The 'blog entry in question may have been written before $_REQUEST was introduced; in any event, the author had two good ideas:
  1. Avoid errors resulting from trying to access variables that don't actually exist. If no variable user was passed by POST, then $_POST["user"] throws an error. To avoid that sort of thing, the author checks for the presence of the variable before attempting to access it.
  2. Combine the variables in $_SESSION, as well as those in $_GET, $_POST, and $_COOKIE. Indeed, session data is more analogous to cookie data than is cookie data to data transmitted by $_GET or by $_POST.

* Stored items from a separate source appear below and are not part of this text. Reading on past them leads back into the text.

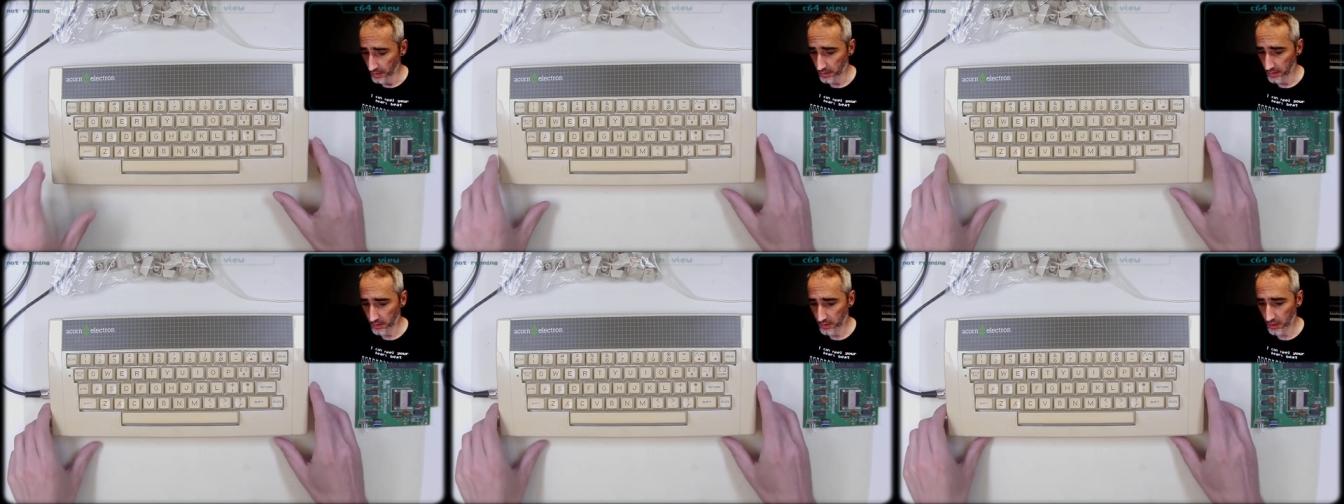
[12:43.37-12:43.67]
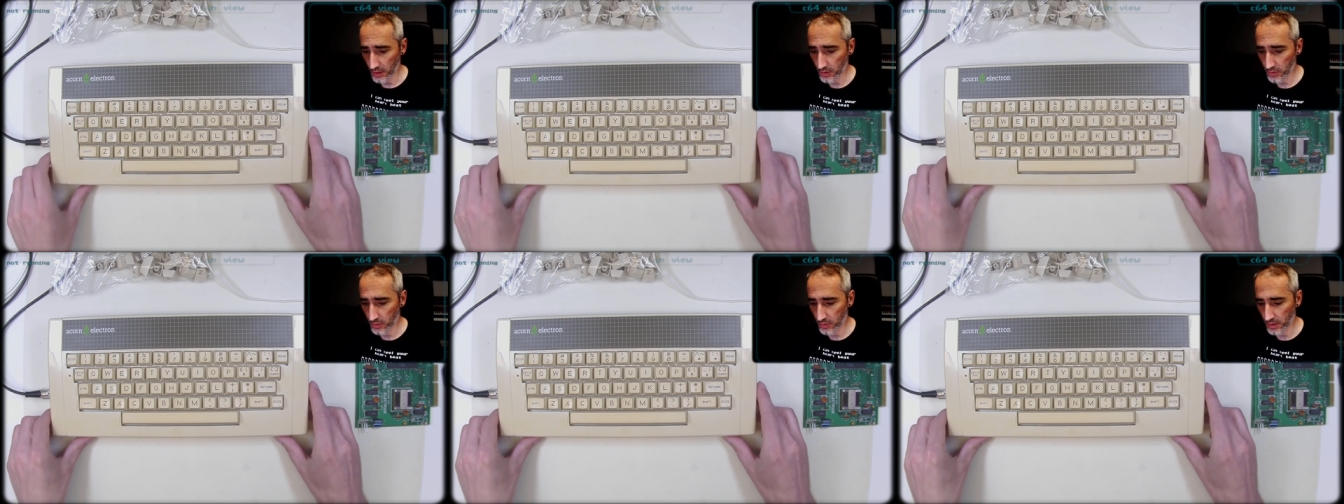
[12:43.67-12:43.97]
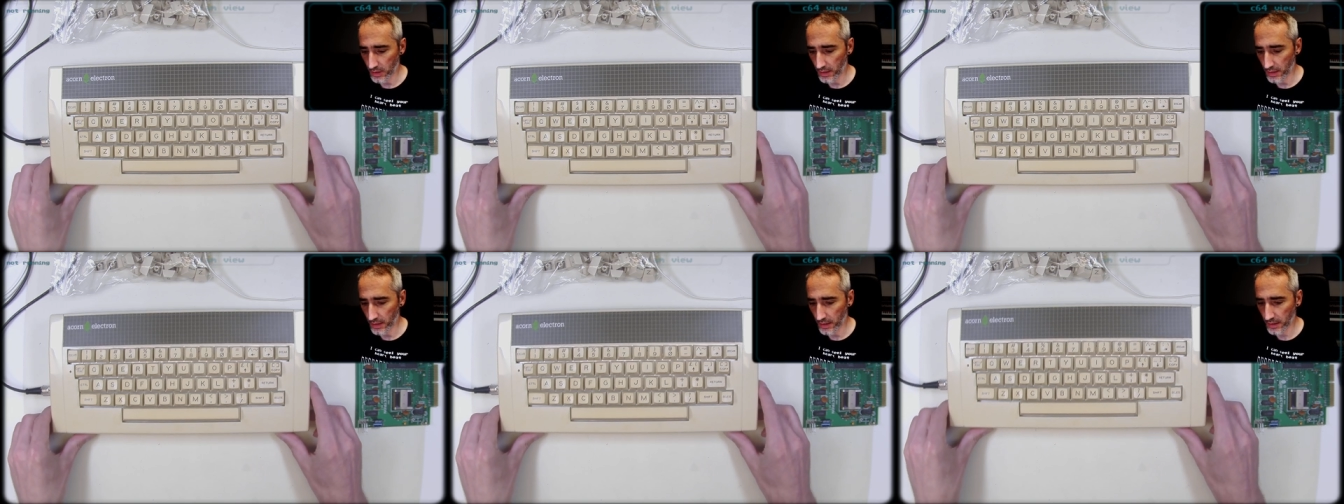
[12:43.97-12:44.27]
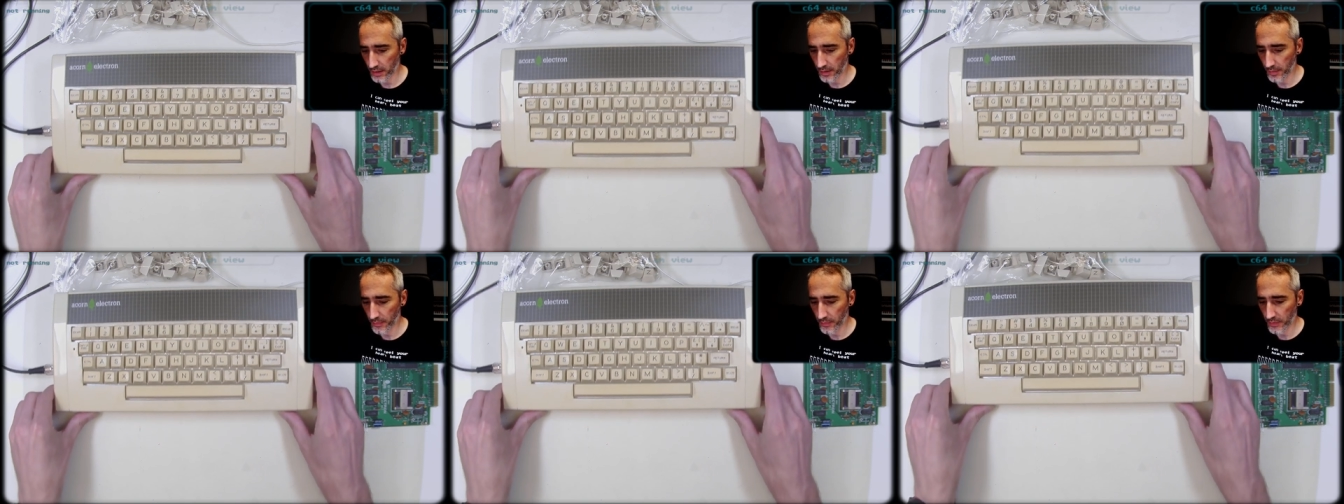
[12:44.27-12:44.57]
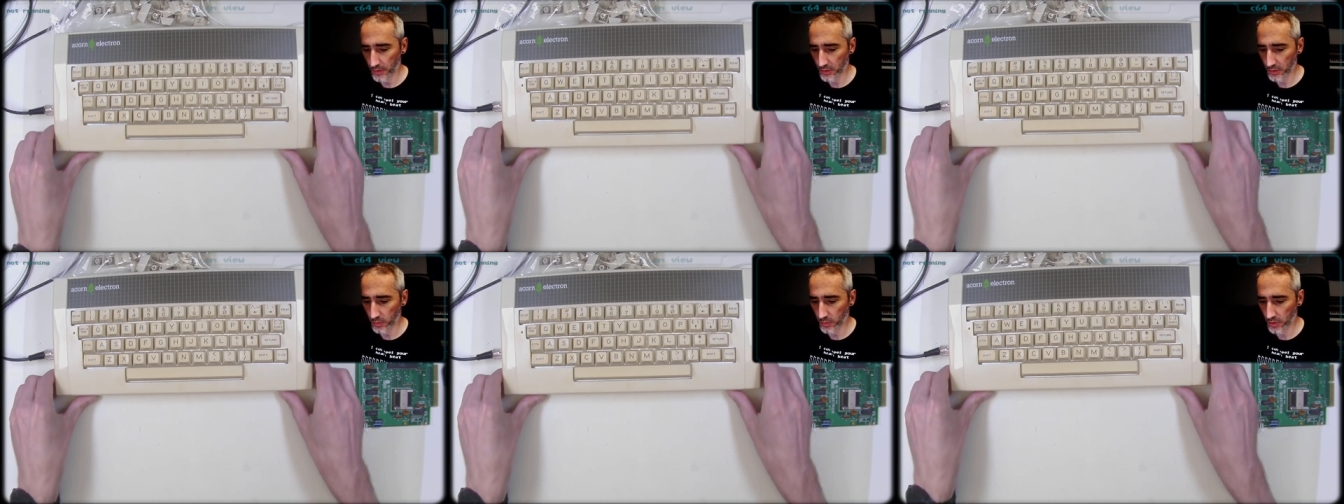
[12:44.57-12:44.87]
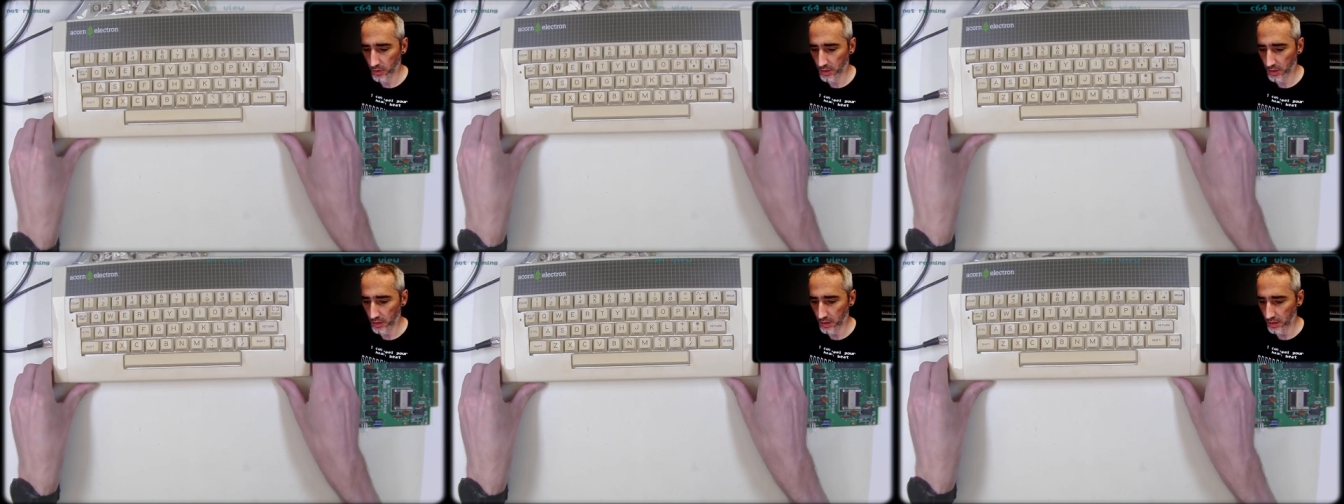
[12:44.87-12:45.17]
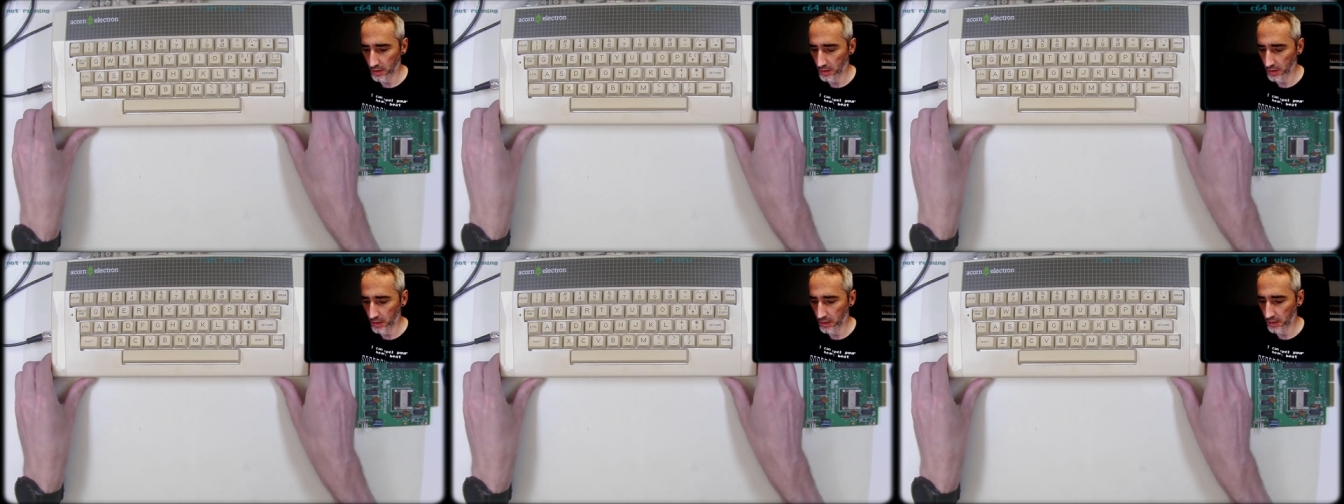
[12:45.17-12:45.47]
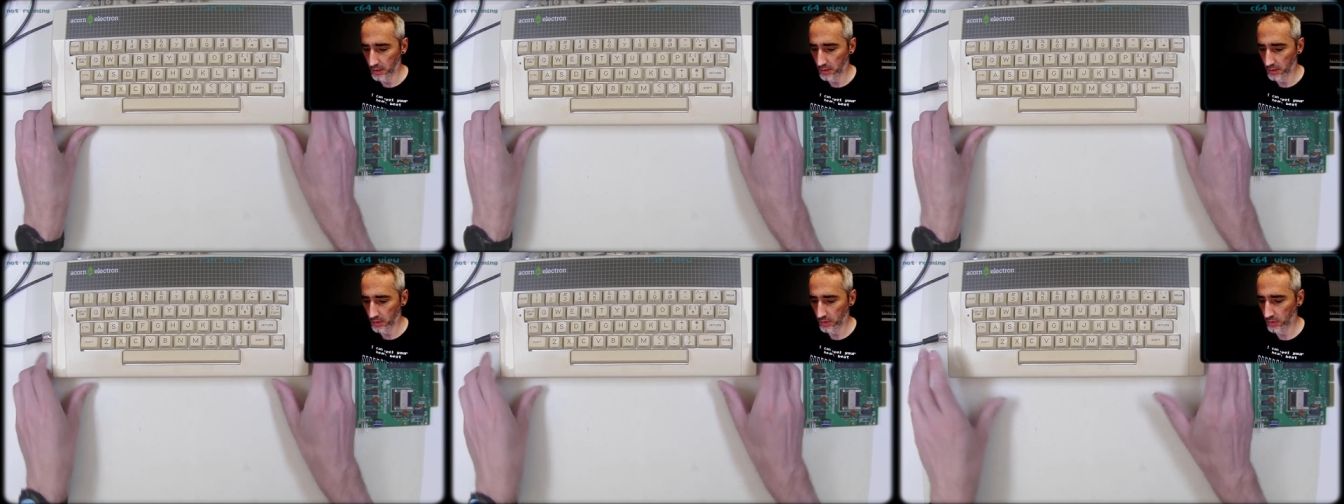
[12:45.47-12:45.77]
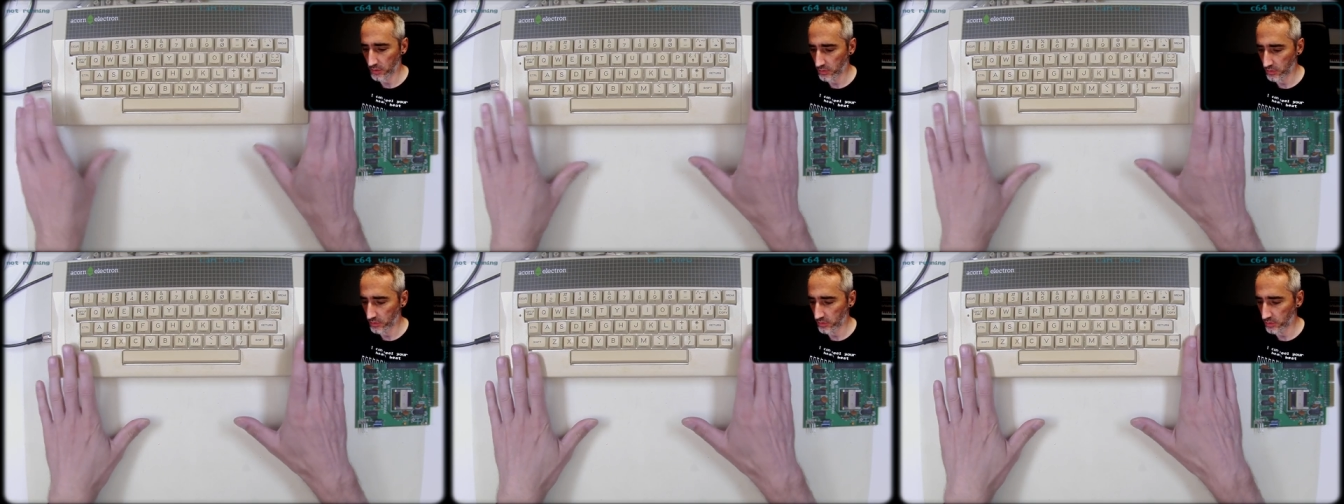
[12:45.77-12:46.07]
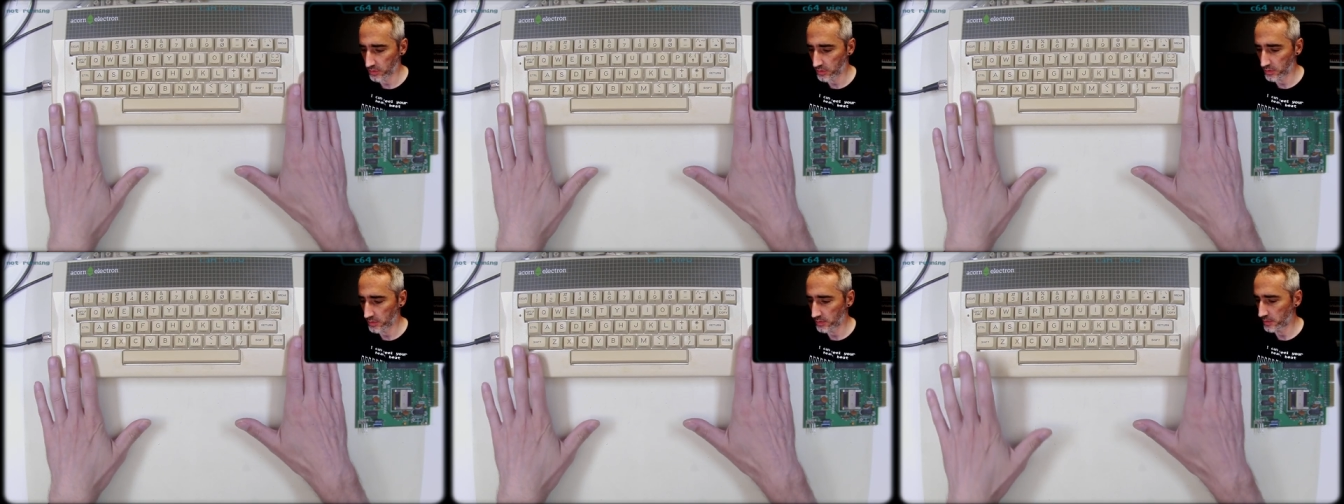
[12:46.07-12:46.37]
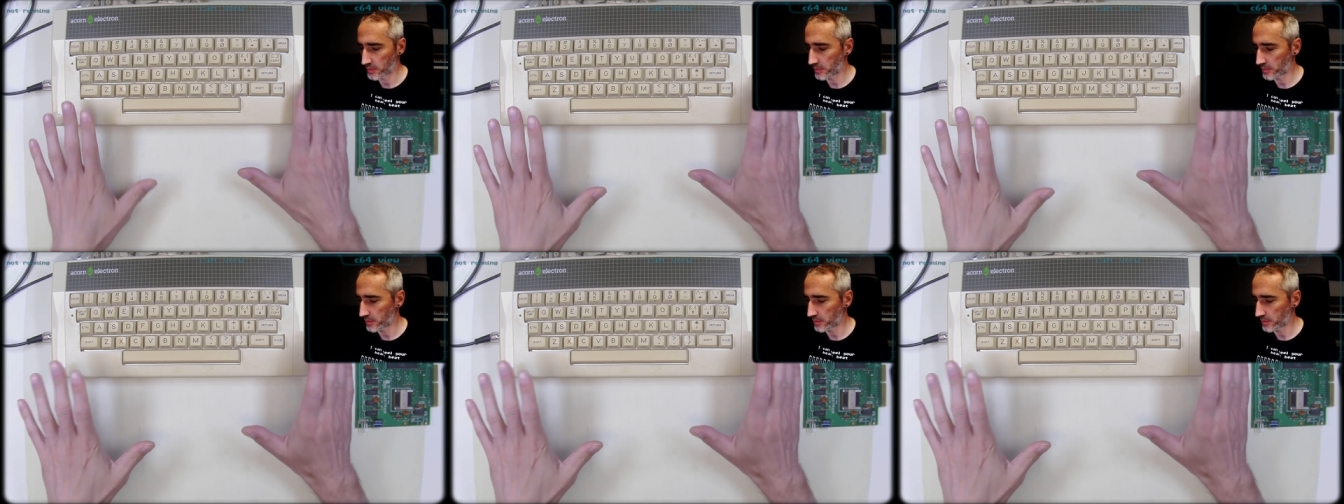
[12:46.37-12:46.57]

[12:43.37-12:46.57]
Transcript: So uh, this one needs to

The problems with the actual code are these:
  • If the server is not maintaining session data, then the attempt to use $_SESSION will itself cause an error.
  • There is an attempt to get cookie data from the array $_SESSION.
  • In the aforementioned attempt, the array is treated as a function.
Here's a version of the code that fixes those problems:
function getvar($var_name)
{
  if (array_key_exists($var_name, $_GET) == TRUE) $ret_value = $_GET[$var_name];
  else if (array_key_exists($var_name, $_POST) == TRUE) $ret_value = $_POST[$var_name];
  else if (session_id() != "")
  {
    if (array_key_exists($var_name, $_SESSION) == TRUE) $ret_value = $_SESSION[$var_name];
  }
  else if (array_key_exists($var_name, $_COOKIE) == TRUE) $ret_value = $_COOKIE[$var_name];
  else $ret_value = ""; 
  return $ret_value;
}
PHP also provides analogous associative arrays for other global variables, but what unites the variable types of the five here is that they are commonly used in session-tracking — keeping data associated with a specific visitor as she moves through one's site. Possibly, getvar would be better named something else, if not distinguished by being made a member of some class of objects.